Slideshow image

 Dear Friends,

Waiting is never easy.

Rarely do I choose to wait in a long line anymore, or for a service to be performed- if I don’t have to. We generally don’t like people who make us wait, or things that “just take too long.” We certainly do live in a high speed, fast-food, “I need it now” society. While immediacy brings some great conveniences that I enjoy, I’d like to take a moment to reflect on the season of advent for its incredible ability to make us wait.

Sometimes I think children are the ones who remind us what Advent is all about. Experiencing Advent through the eager eyes and hearts of our children is insightful. It’s excruciating for children to wait for Christmas as we take a month to decorate the house, wrap presents, and talk about what and why we are celebrating.

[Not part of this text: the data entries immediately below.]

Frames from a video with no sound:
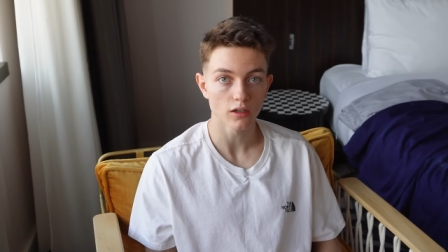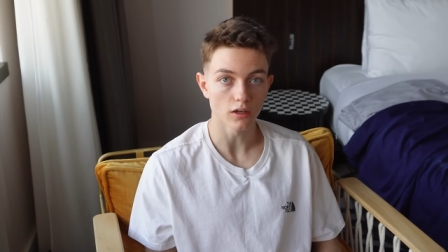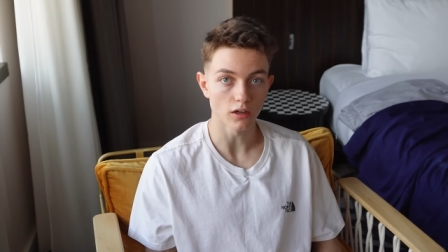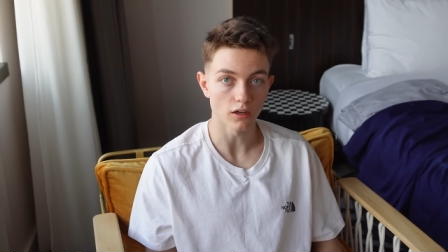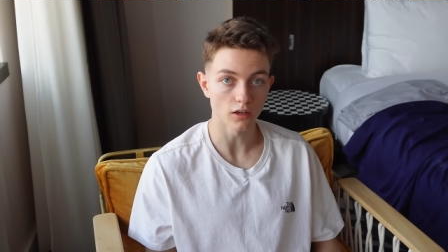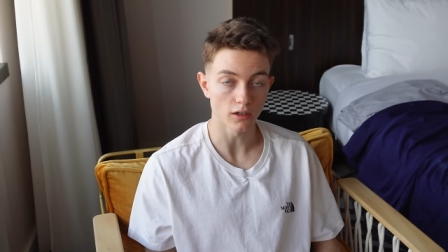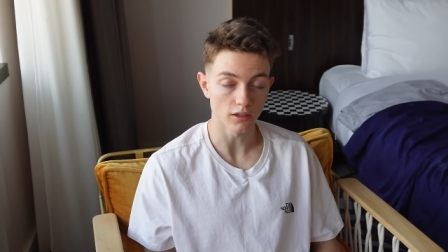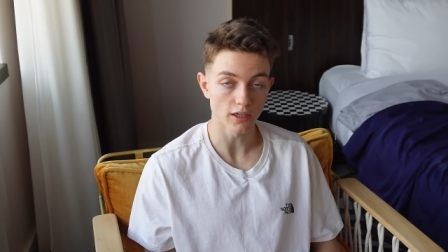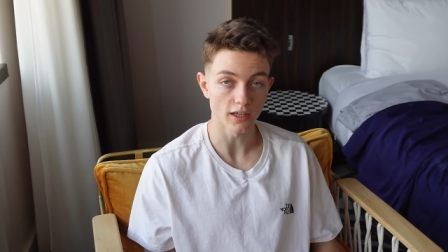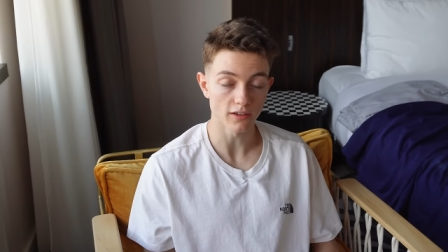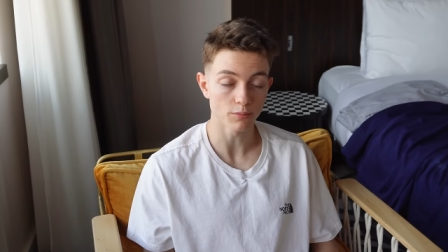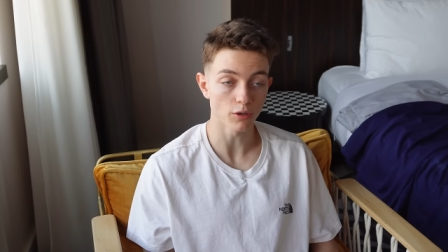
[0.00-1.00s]
Uh,
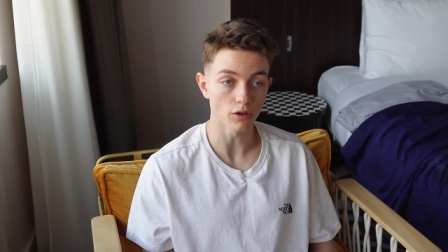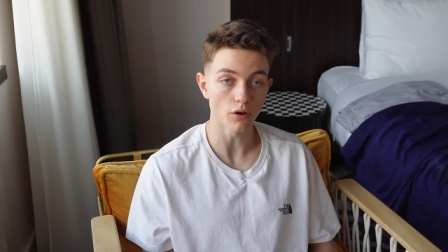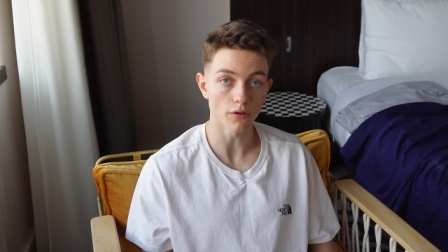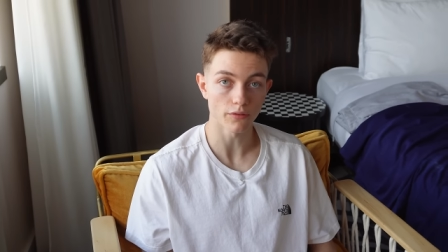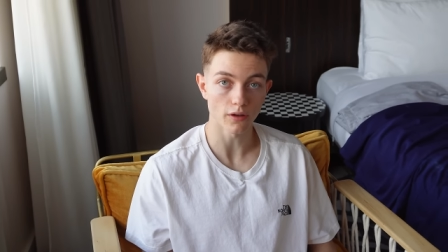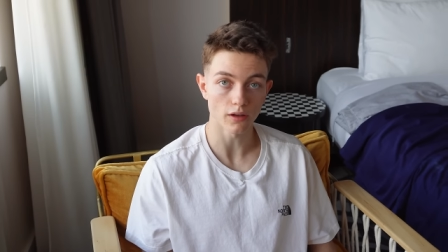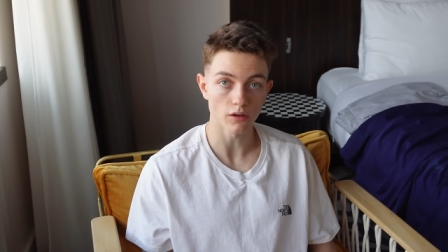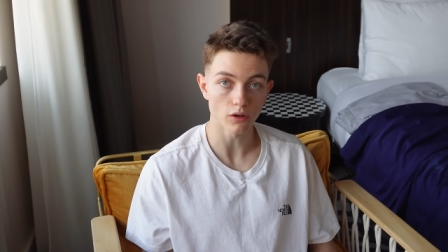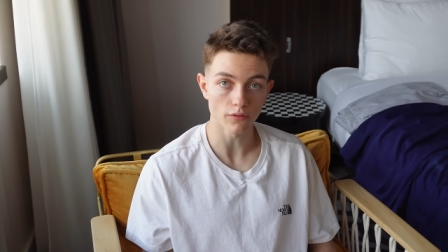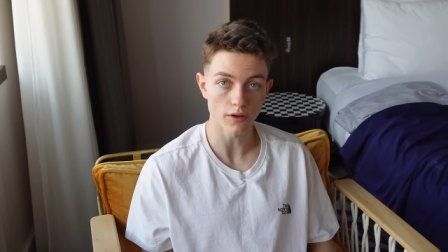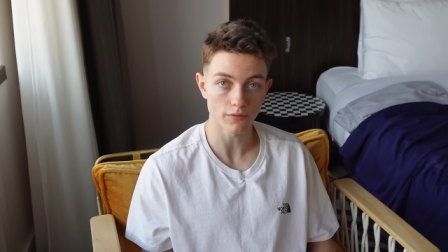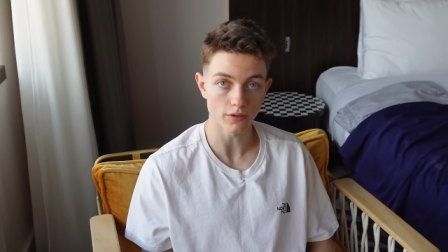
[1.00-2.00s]
yeah, they've put a lot, of, a lot
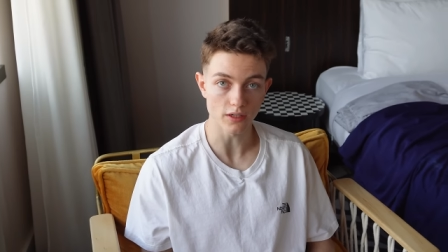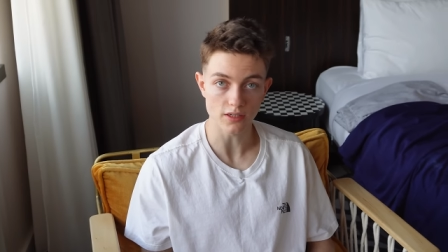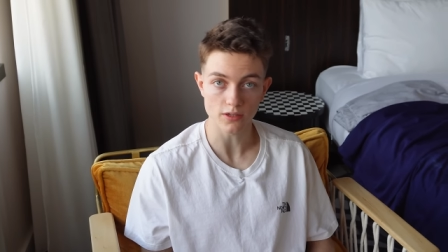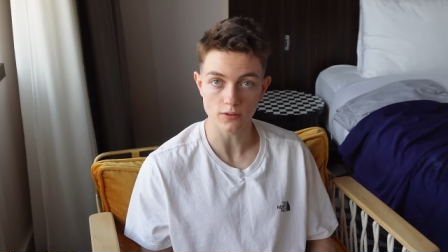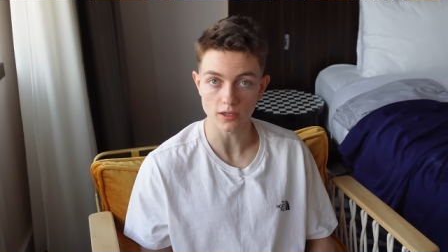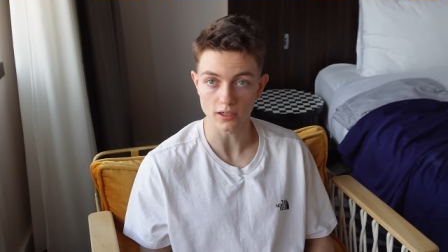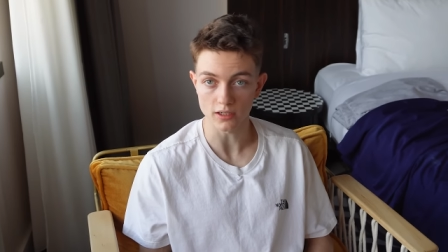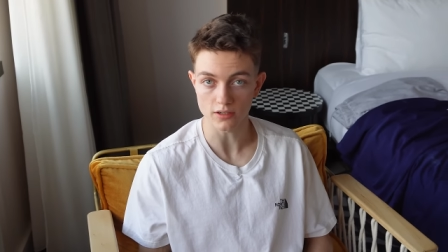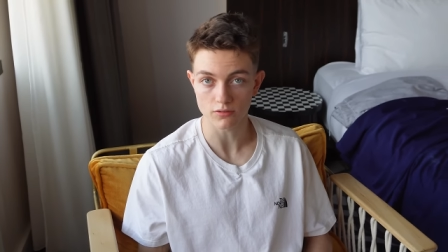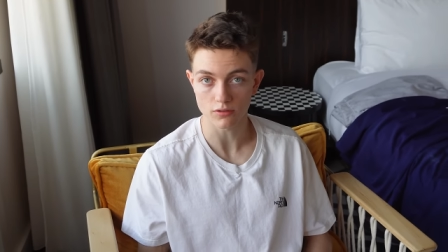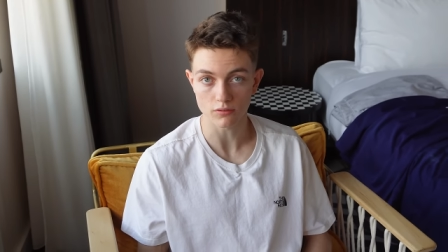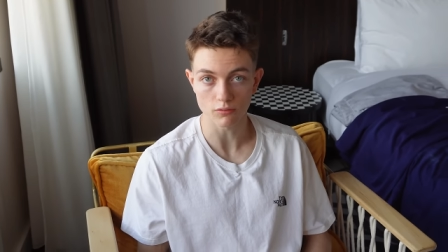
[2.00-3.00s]
of effort into it and
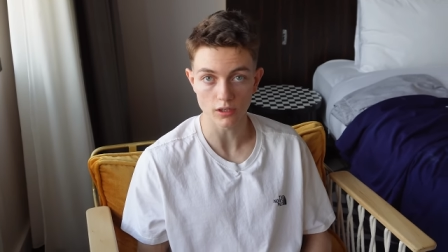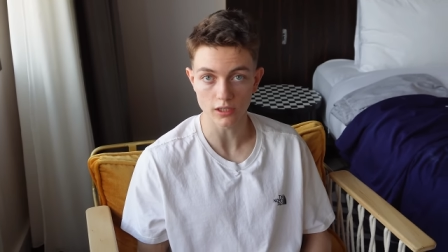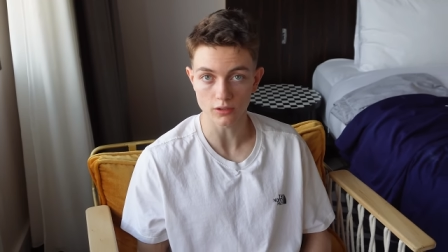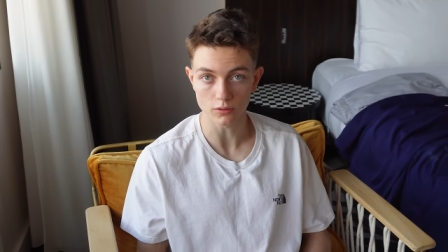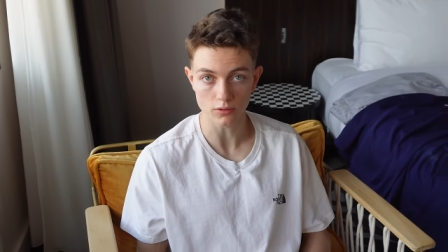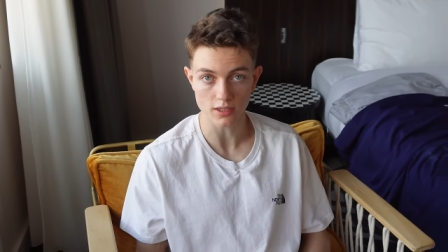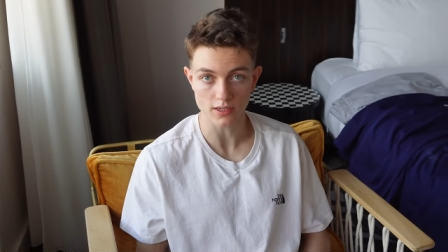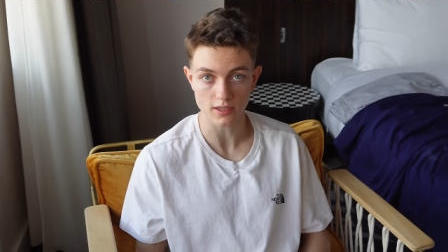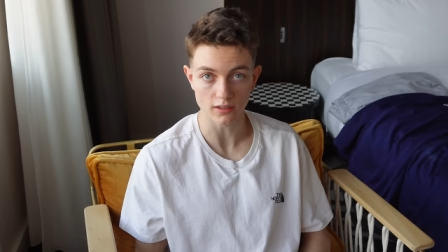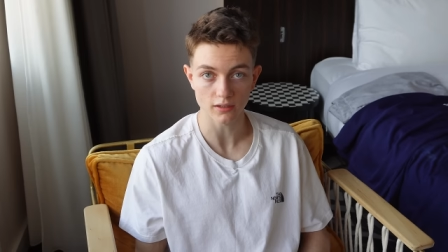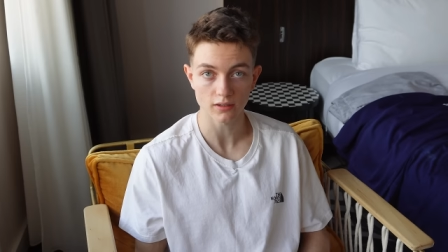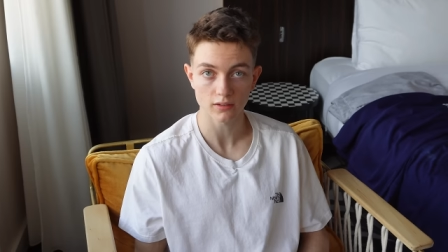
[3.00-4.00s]
it's really cool to
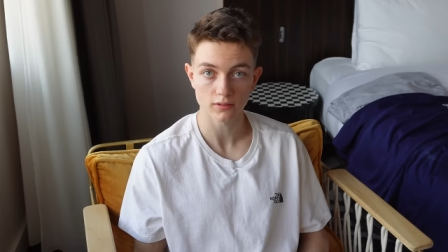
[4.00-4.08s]
see.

Waiting is good for them, but it’s good for us too.

As we get our homemade Advent Calendar ready for David this year, and as I prepare to take a half hour each day to sit with a cup of tea and read my Advent study book, I anticipate the spirit of this beautiful waiting. We don’t get it all at once, just little tastes that keep us longing for what is to come. I’m not sure how I could communicate this truth any better to David, or even to my own heart. The season of Advent was intentionally designed to reflect the whole truth about Christ’s birth into this world: people were waiting a long time, hungering for more, hoping for something so good they could hardly even imagine it.

I remember several times being grateful for the nine months of pregnancy. I wouldn’t have even known it would take so much time to prepare, inside and out, for the arrival of a little one. I’m pretty sure given a choice I would have opted for a few weeks over nine long months. But, what a process I would have missed by not waiting.

Not only is this season of Advent intentional, it is important, perhaps even (dare I say it?) more important than the actual day of Christmas, if only because it calls us to wait and in our waiting we yearn for God. We prepare our homes and greater still, our hearts, for Christ to be born yet again.

He’s not here yet, but he’s coming.  This Sunday, we begin our time of waiting with great expectancy!